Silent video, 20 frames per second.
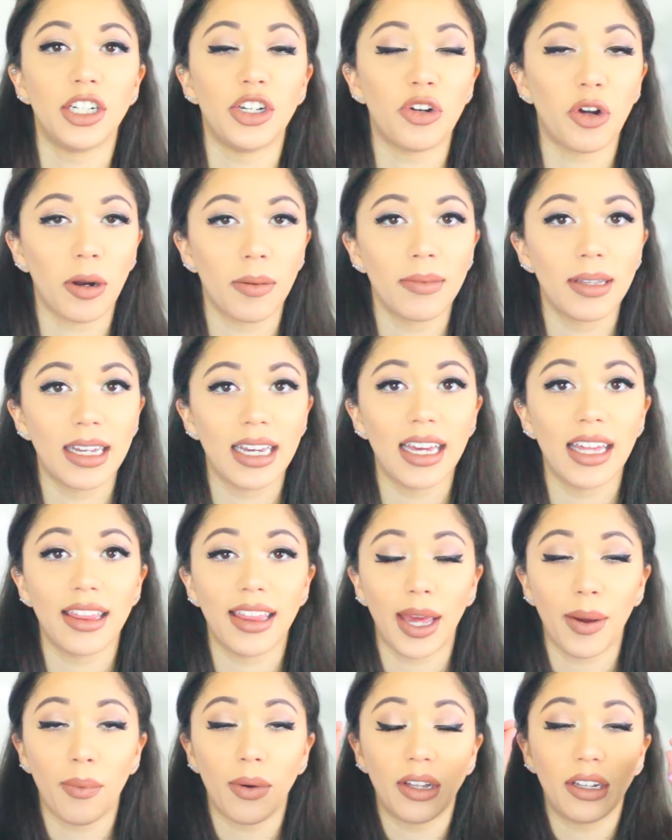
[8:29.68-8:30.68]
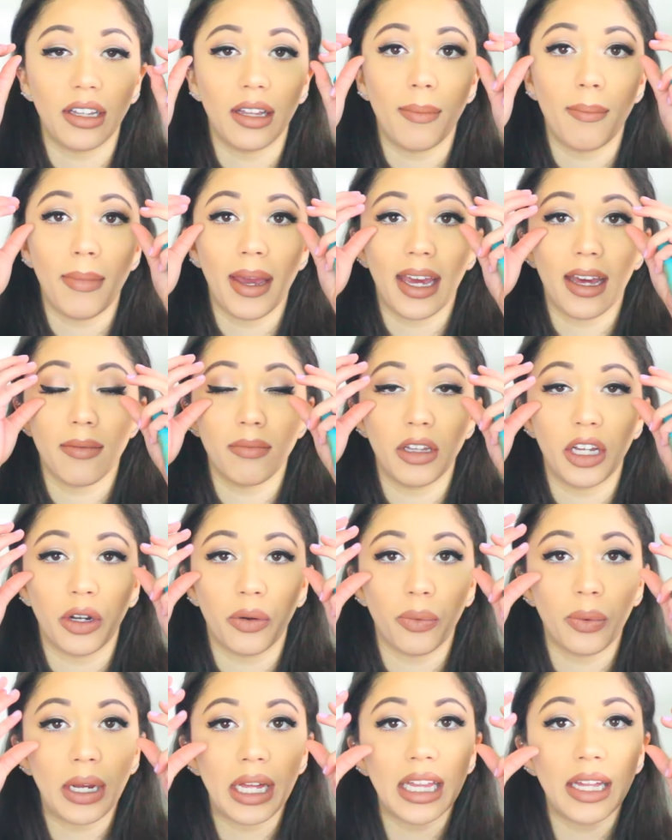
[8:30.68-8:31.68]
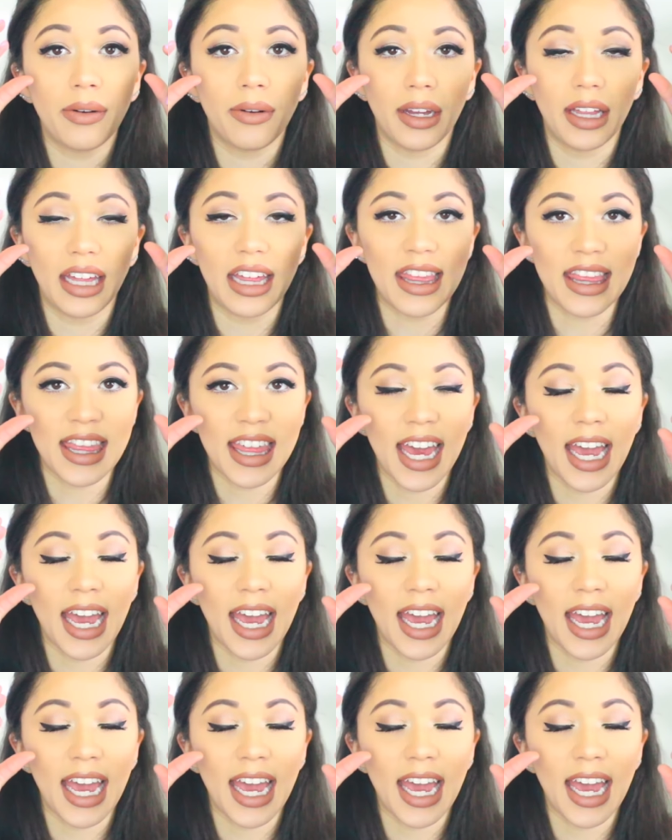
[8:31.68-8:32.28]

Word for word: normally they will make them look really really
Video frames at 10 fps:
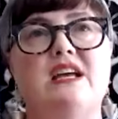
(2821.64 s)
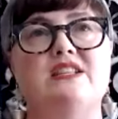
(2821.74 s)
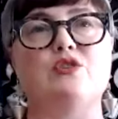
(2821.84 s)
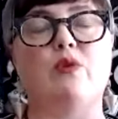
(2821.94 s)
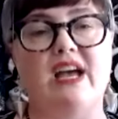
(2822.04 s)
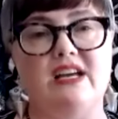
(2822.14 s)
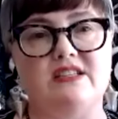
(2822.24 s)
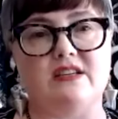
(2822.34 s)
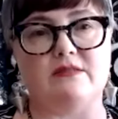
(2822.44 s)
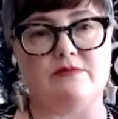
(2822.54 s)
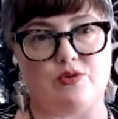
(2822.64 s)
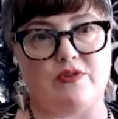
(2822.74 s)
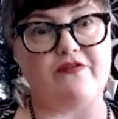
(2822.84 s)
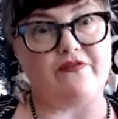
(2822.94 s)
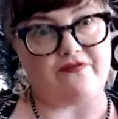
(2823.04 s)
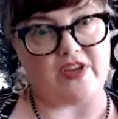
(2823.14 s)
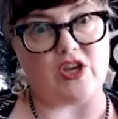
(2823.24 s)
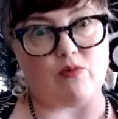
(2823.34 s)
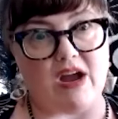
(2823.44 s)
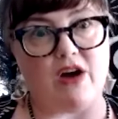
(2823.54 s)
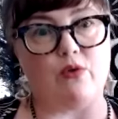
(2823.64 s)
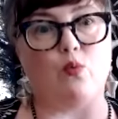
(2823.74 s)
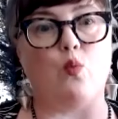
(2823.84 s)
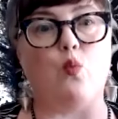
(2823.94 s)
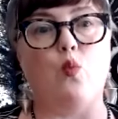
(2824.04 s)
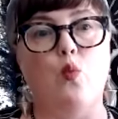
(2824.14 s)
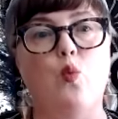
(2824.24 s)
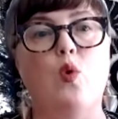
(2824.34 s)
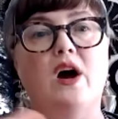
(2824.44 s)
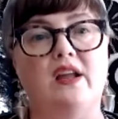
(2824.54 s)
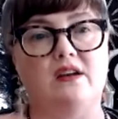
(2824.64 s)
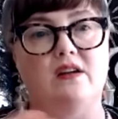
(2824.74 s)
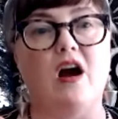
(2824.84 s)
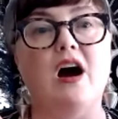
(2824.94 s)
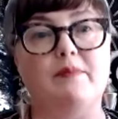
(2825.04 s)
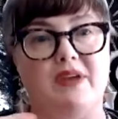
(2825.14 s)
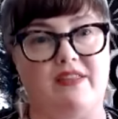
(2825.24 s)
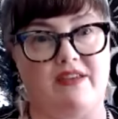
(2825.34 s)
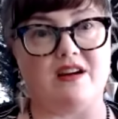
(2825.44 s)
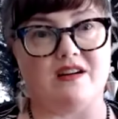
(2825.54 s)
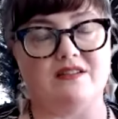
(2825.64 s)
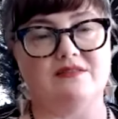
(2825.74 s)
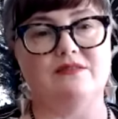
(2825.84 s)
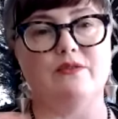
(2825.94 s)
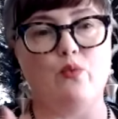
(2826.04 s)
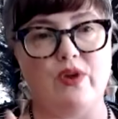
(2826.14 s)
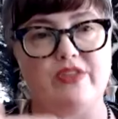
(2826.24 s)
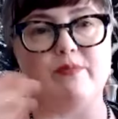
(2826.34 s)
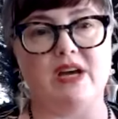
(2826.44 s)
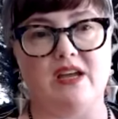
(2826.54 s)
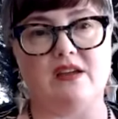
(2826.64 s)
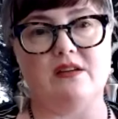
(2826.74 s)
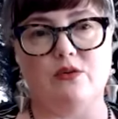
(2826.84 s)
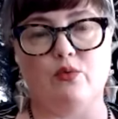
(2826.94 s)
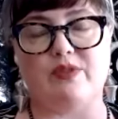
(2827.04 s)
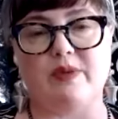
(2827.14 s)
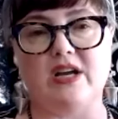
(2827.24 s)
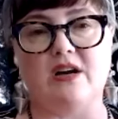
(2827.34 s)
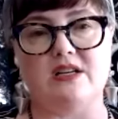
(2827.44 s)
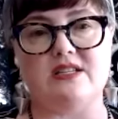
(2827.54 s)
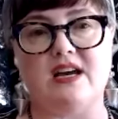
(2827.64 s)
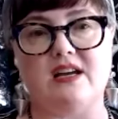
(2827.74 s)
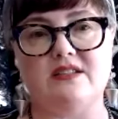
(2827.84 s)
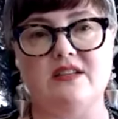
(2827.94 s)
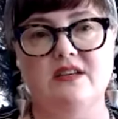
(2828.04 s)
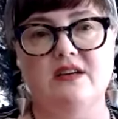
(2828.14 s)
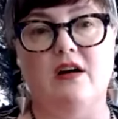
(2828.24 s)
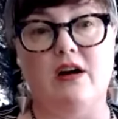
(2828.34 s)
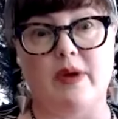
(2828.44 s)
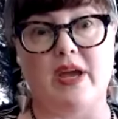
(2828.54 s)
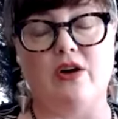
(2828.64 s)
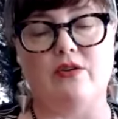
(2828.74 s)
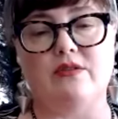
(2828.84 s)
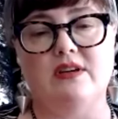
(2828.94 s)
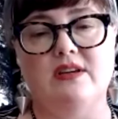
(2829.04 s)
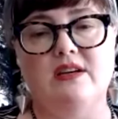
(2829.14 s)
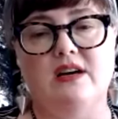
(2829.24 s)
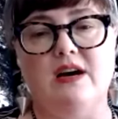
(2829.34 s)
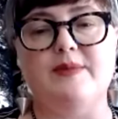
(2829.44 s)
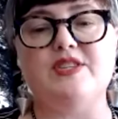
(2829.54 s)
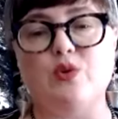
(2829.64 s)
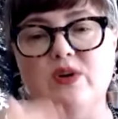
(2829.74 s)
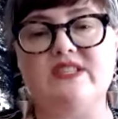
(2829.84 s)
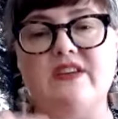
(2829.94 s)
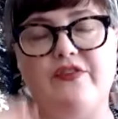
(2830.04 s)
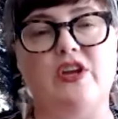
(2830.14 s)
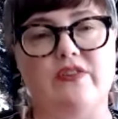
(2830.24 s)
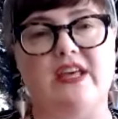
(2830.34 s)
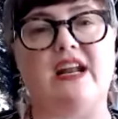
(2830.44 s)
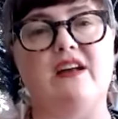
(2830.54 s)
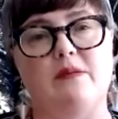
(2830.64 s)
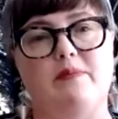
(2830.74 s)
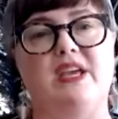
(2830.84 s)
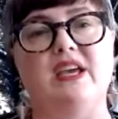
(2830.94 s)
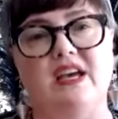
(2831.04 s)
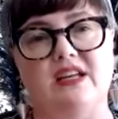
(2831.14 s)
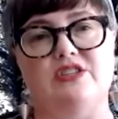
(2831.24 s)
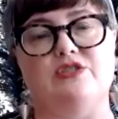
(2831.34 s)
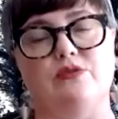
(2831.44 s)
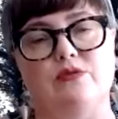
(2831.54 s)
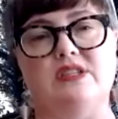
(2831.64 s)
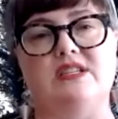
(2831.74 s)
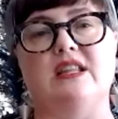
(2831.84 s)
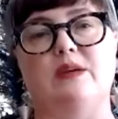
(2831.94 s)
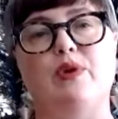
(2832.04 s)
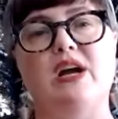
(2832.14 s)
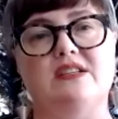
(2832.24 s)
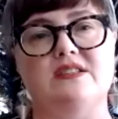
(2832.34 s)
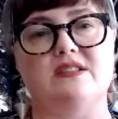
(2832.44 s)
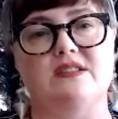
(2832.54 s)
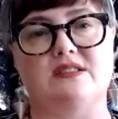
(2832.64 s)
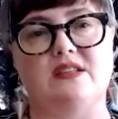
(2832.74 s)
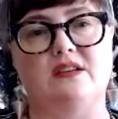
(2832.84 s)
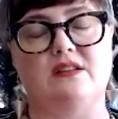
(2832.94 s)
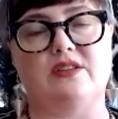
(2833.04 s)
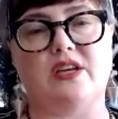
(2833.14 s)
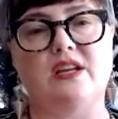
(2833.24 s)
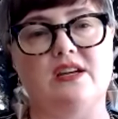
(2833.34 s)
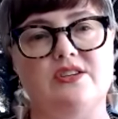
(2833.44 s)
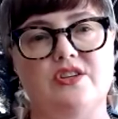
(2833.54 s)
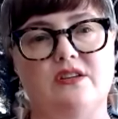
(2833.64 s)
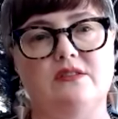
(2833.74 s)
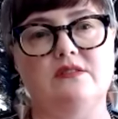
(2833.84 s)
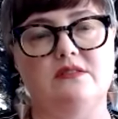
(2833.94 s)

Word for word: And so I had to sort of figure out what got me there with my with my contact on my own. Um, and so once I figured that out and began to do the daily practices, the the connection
━━━━━━━━━━━━━━━━━━━━
▸ **TASK TO COMPLETE**
Please copy every line from the entries that includes the word "frames".

▸ **EXERCISE OUTPUT**
Silent video, 20 frames per second.
Video frames at 10 fps:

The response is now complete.